How to use the fine-tuned model for actual prediction after re-loading it

I’m trying to reload a DistilBertForSequenceClassification model I’ve fine-tuned to predict some sentences into their appropriate labels (text classification).

In google Colab, after successfully training the BERT model, I downloaded it after saving:

trainer.train()
trainer.save_model("distilbert_classification")

The downloaded model has three files: config.json, pytorch_model.bin, training_args.bin.

I moved them encased in a folder named ‘distilbert_classification’ somewhere in my google drive.

afterwards, I reloaded the model in a different Colab notebook:


newtrainer = DistilBertForSequenceClassification.from_pretrained('google drive directory/distilbert_classification')

Up to this point, I have succeeded without any errors.

However, how to I use this reloaded model (the ‘newtrainer’ object) to actually make the predictions on sentences? What is the code I need to use afterwards? I tried

newtrainer .predict("sample sentence") but it doesn’t work. Would appreciate any help!

Hi!

I found a similar topic, is this of your help?

If not, can you copy the error?

Yes, I did try this in the past. The thing is, unlike the link, I downloaded the model, stored it somewhere in my drive, and reloaded it using the google directory to model. So my code for reloading looks something like this:

new_model = DistilBertForSequenceClassification.from_pretrained("/content/gdrive/MyDrive/Colab Notebooks/BERT/BERT project/model_name")

Which did work.

Now, if I am to use what is suggested in the link:

from transformers import pipeline
clf = pipeline("text-classification", **fine_tuned_model**)
answer = clf("text)

I do not know what to put in place of the parameter “fine_tuned_model”.

I tried both


clf = pipeline("text-classification", new_model )

and


clf = pipeline("text-classification", /content/gdrive/MyDrive/Colab Notebooks/BERT/BERT project/model_name)

Both efforts do not work. It either says invalid syntax or “OSError: Can’t load tokenizer for ‘/content/gdrive/MyDrive/Colab Notebooks/BERT/BERT project/model_name’” .

So the biggest difference between my post and the link is, the other guy is saving and reloading it from the same colab notebook (which doesn’t require directory, just the model name), while I am using the google directory to reload the model from a separate colab notebook. I think that’s where my problem lies, and I can’t find the solution.
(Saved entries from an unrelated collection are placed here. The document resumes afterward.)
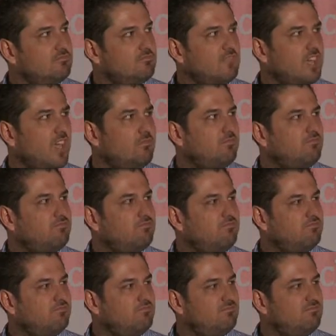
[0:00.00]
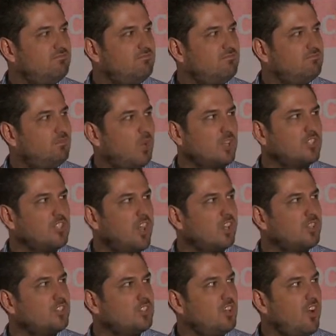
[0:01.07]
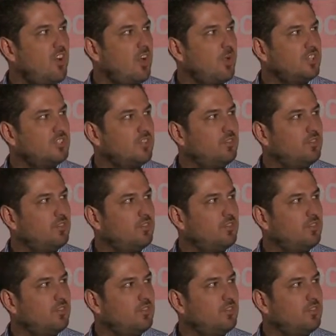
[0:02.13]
Yeah. What's next? iOS,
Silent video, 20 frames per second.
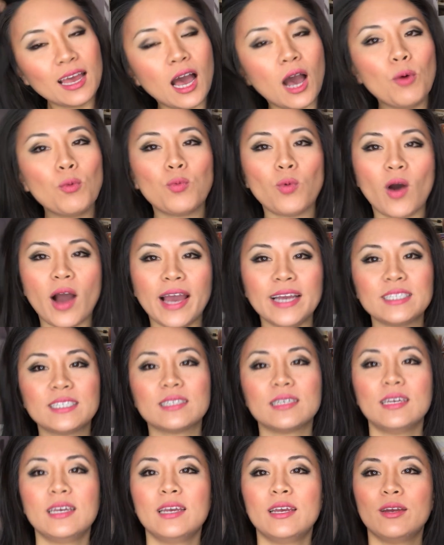a
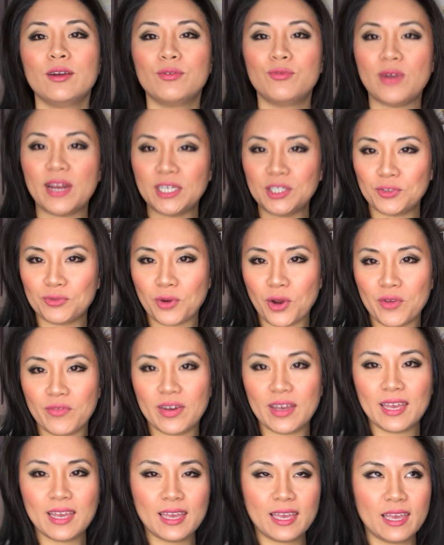white Range
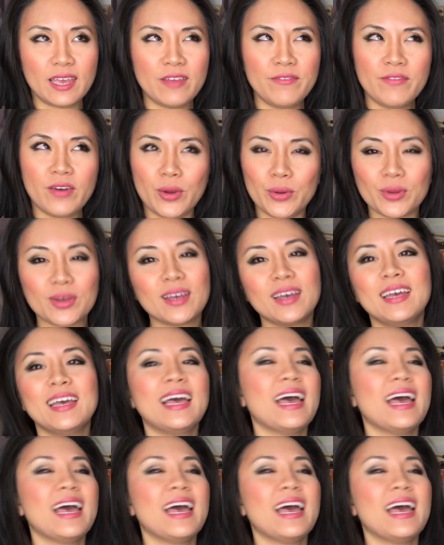Rover Evoque.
I have a similar example but for a language modeling task. I stored it to google drive, reloaded in a colab notebook and it works for me. One difference that I noticed is that in the folder where I stored my fine tuned model I have additional files for you, like tokenizer.json and tokenizer_config.json.
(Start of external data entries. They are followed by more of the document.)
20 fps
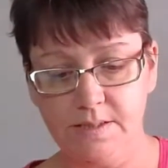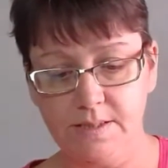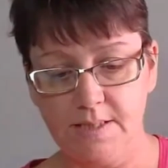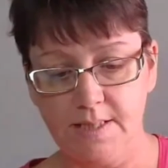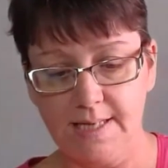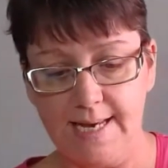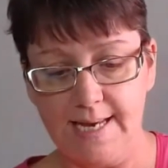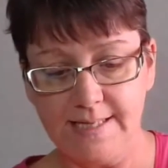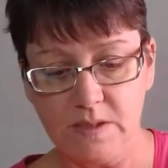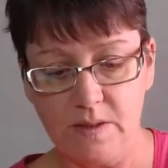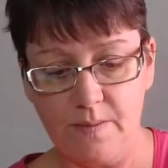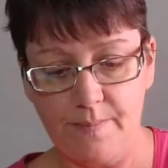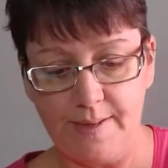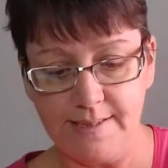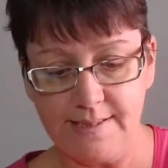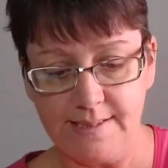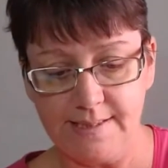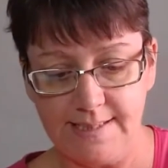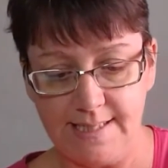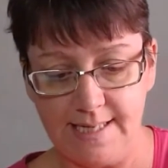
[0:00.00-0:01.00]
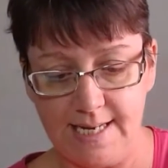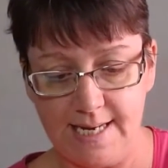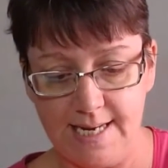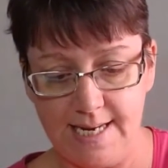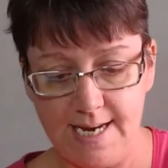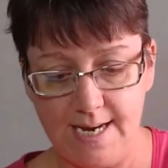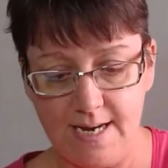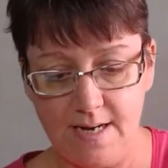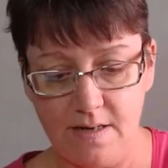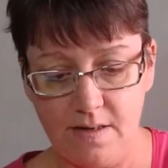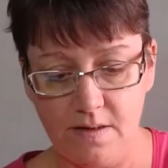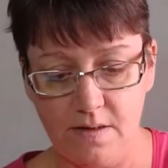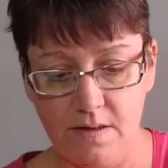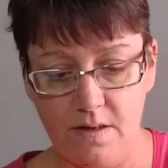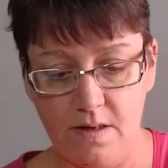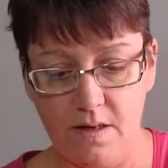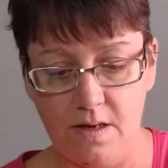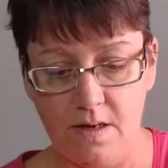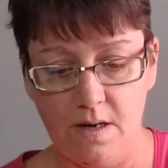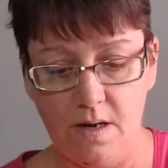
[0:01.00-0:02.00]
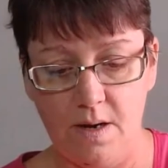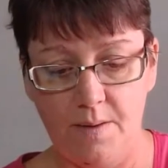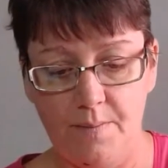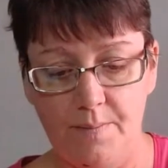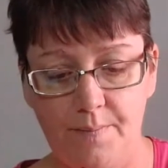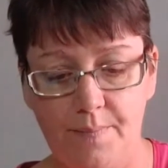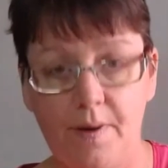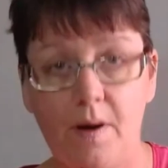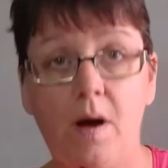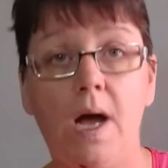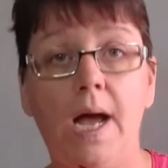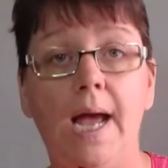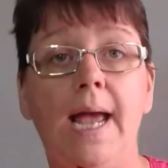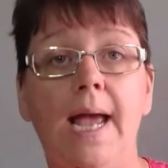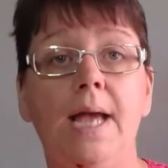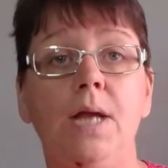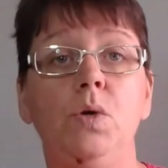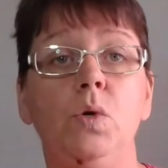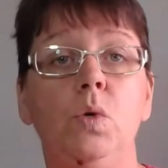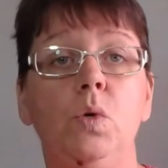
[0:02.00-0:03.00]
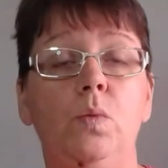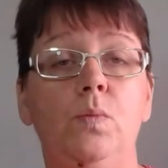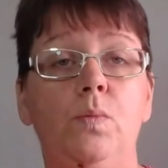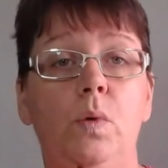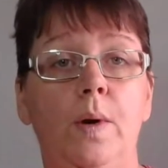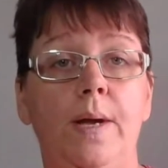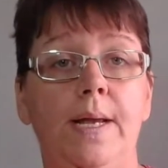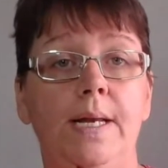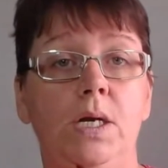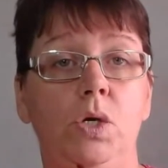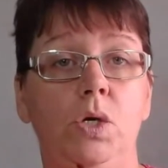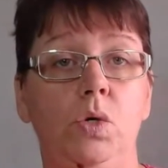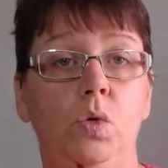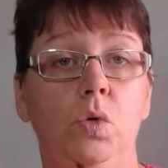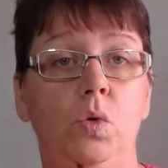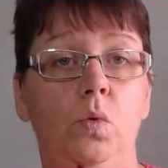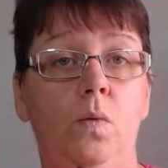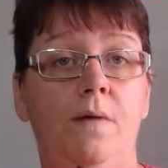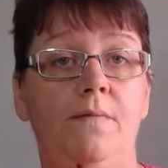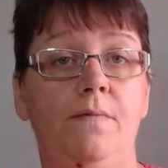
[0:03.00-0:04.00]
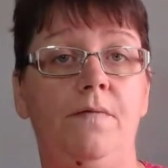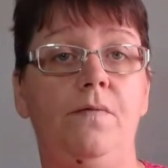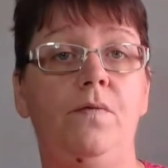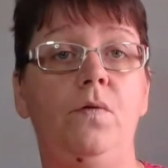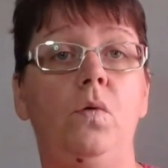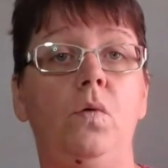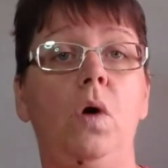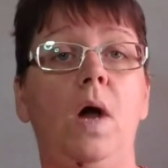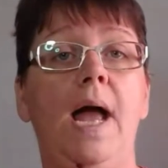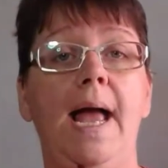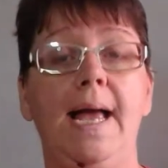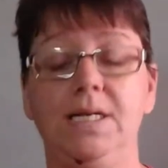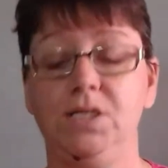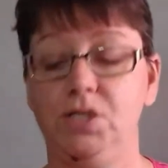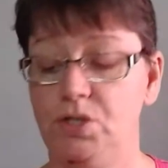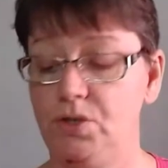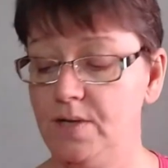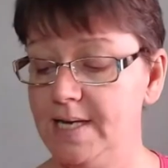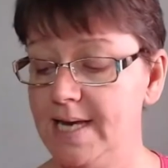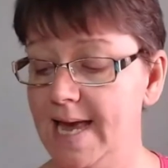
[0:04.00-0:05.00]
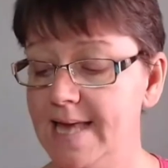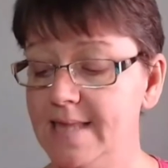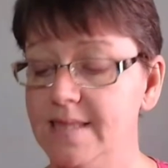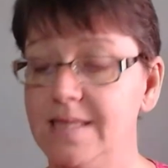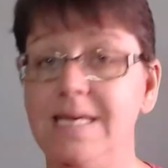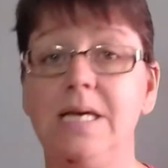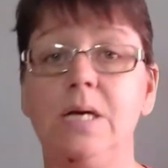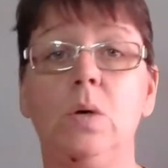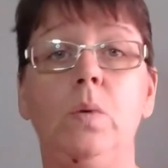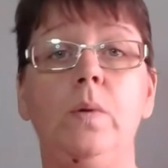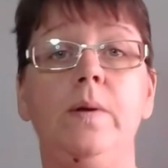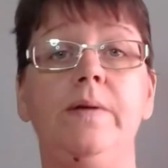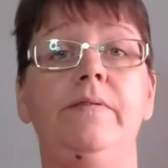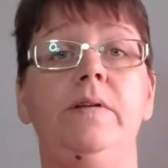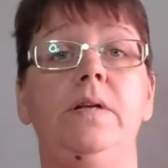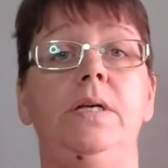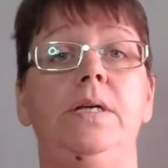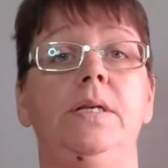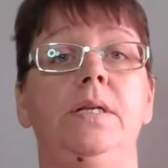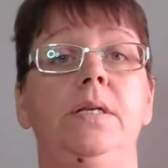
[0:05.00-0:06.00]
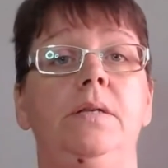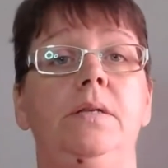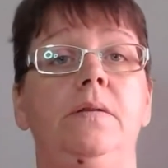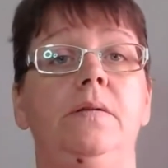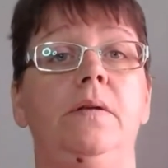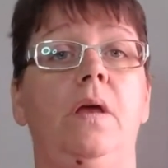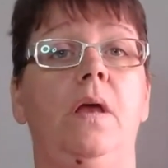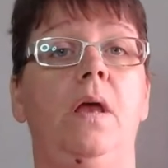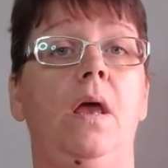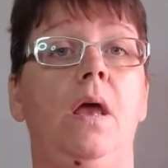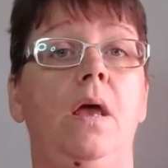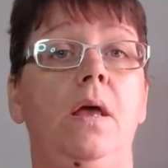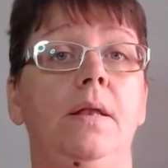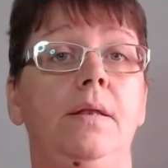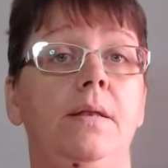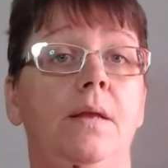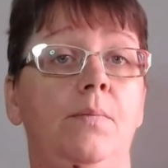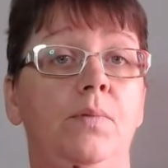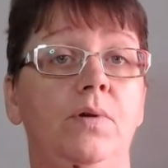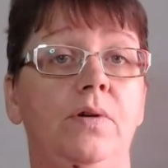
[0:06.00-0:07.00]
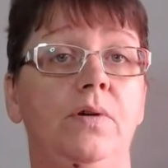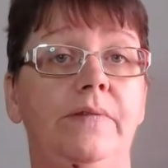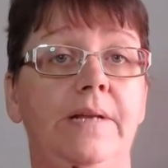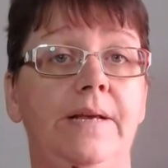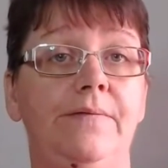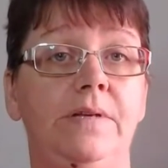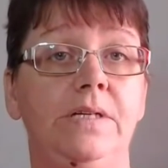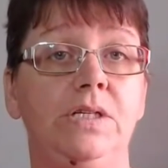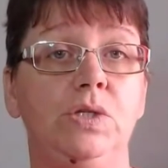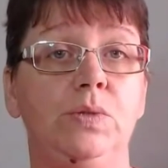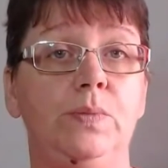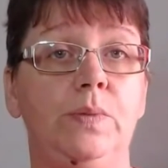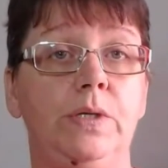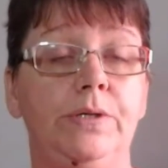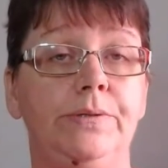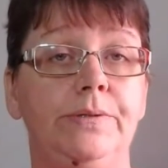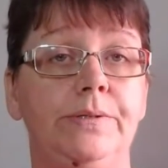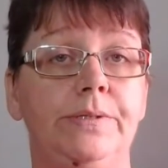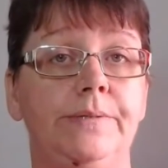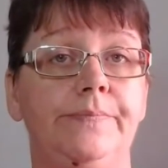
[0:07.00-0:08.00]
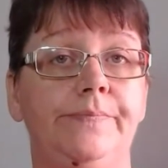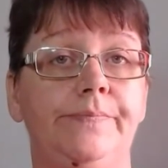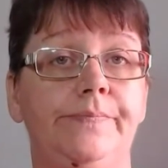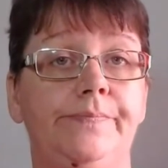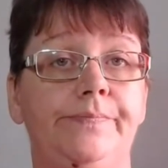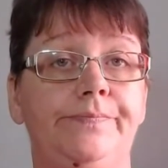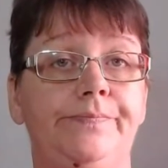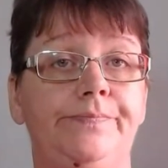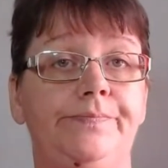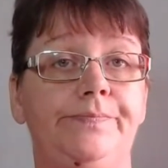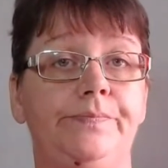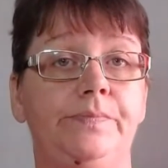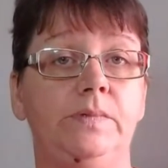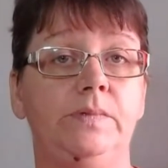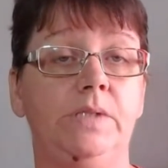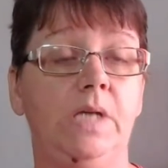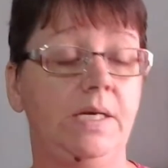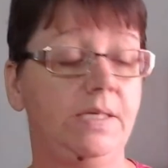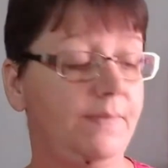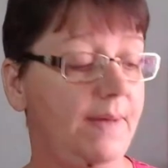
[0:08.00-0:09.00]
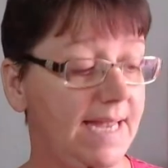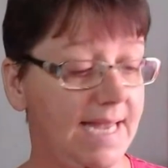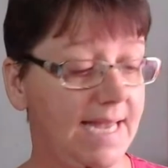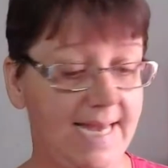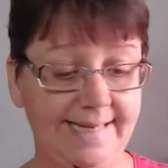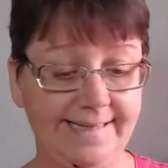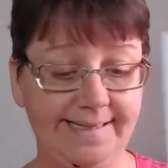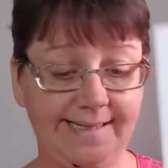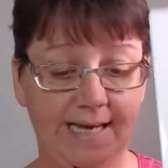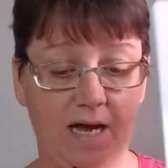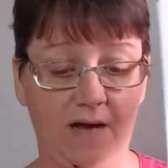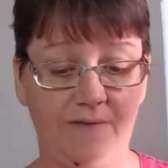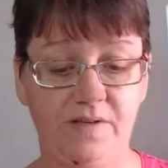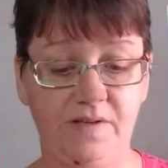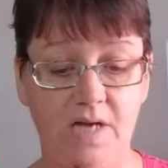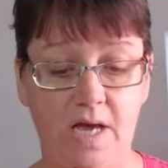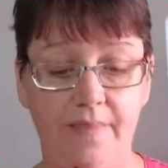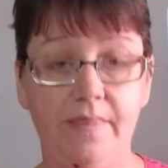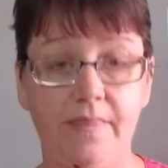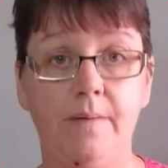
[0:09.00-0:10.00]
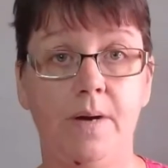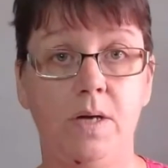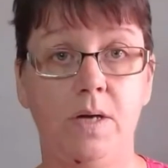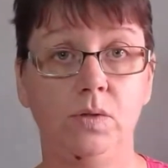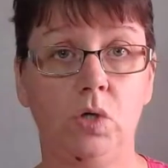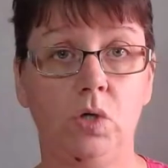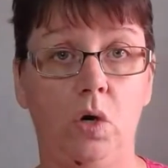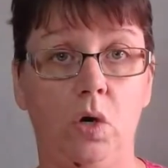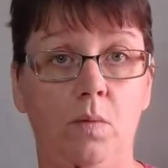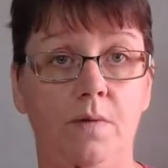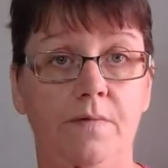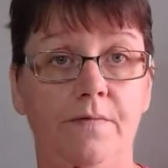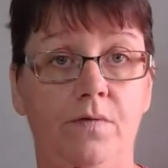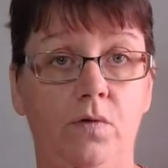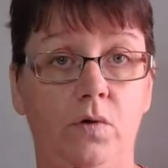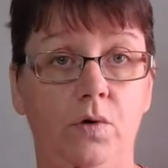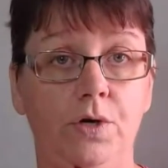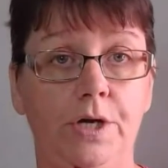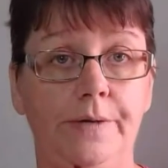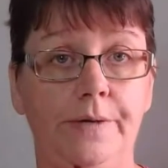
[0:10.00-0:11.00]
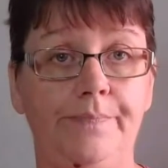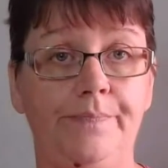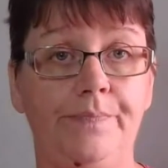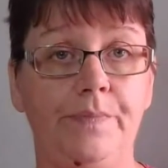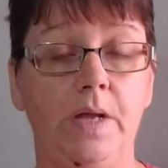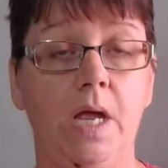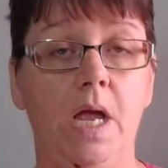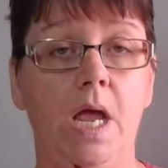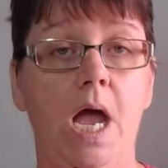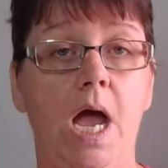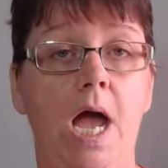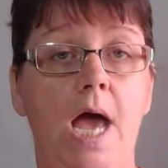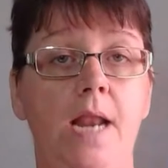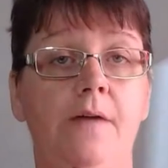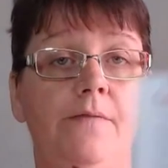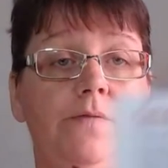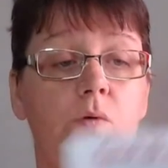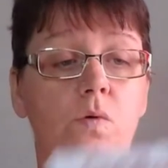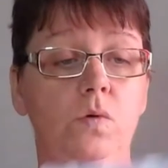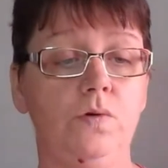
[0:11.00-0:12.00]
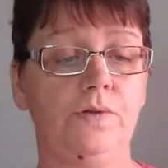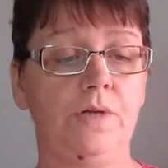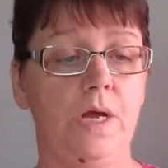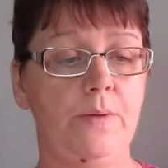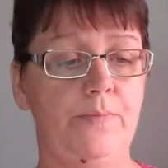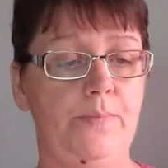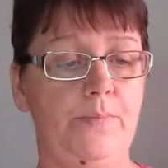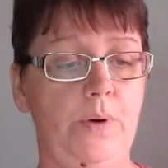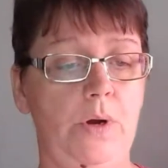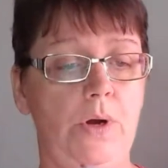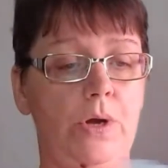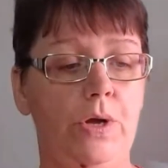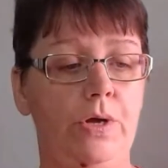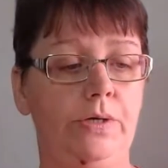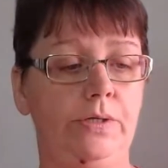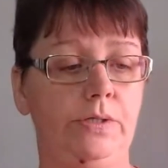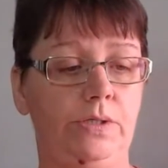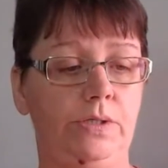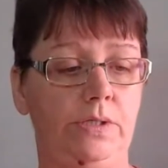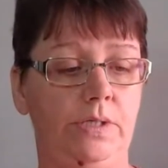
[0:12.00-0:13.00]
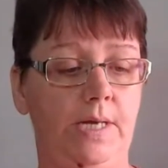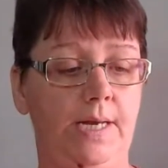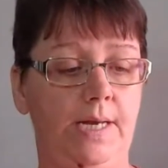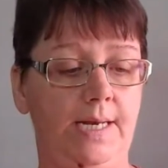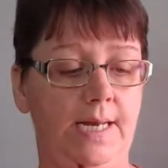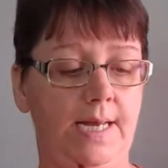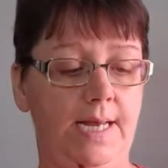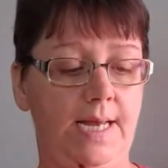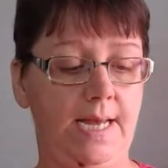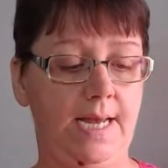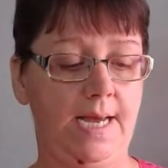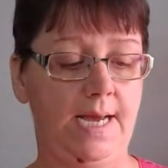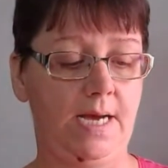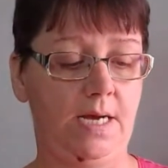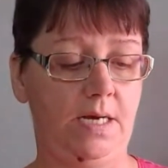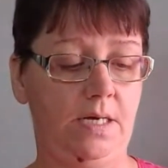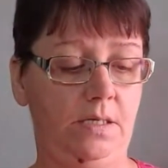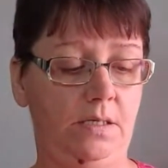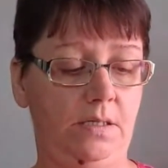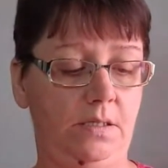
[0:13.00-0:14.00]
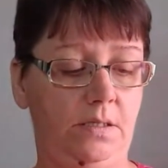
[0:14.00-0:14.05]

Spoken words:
the gas capacity here, by 0.014, and you get the equivalent number of 11-inch balloons. So to make it easy, I've done the most common for you, and I've also put in here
I think that the tokenizer that you used when fine-tuned the model has not been exported in your directory and when the pipeline tries to load it, it fails. Did you try to load the same tokenizer used in fine tuning and pass it as an argument to the pipeline? (Pipelines)

I think the code should be something like this (change the tokenizer if you used another one):

from transformers import DistilBertTokenizer, DistilBertForSequenceClassification

new_model = DistilBertForSequenceClassification.from_pretrained("/content/gdrive/MyDrive/Colab Notebooks/BERT/BERT project/model_name")
tokenizer = DistilBertTokenizer.from_pretrained("distilbert-base-uncased")
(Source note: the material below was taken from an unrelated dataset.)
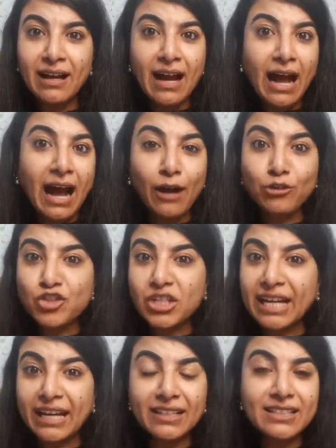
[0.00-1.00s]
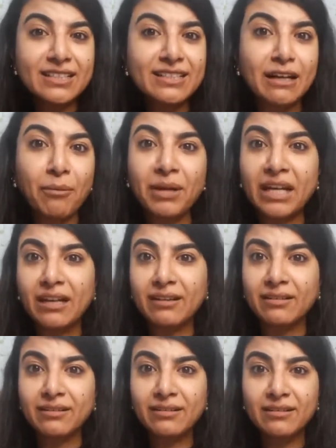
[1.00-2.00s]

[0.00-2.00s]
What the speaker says: How change is coming.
clf = pipeline("text-classification", new_model, tokenizer)
...
1 Like

I see, I have to specify the tokenizer as well! It worked after that. Thank you so much!

I have just one more question. I tried the model on one sample and it prints out something like this:

[{'label': '2', 'score': 0.9861796498298645}]

does the ‘score’ here correspond to accuracy? Or is it some other metric?
Do you know what we use this for?

In the pipeline link you posted, it says

" score (float) — The probability associated to the answer."

I’m not really sure what this means. What is this score, how is it calculated? Does it have anything to do with the metric we use (like precision, recall, f1) for training?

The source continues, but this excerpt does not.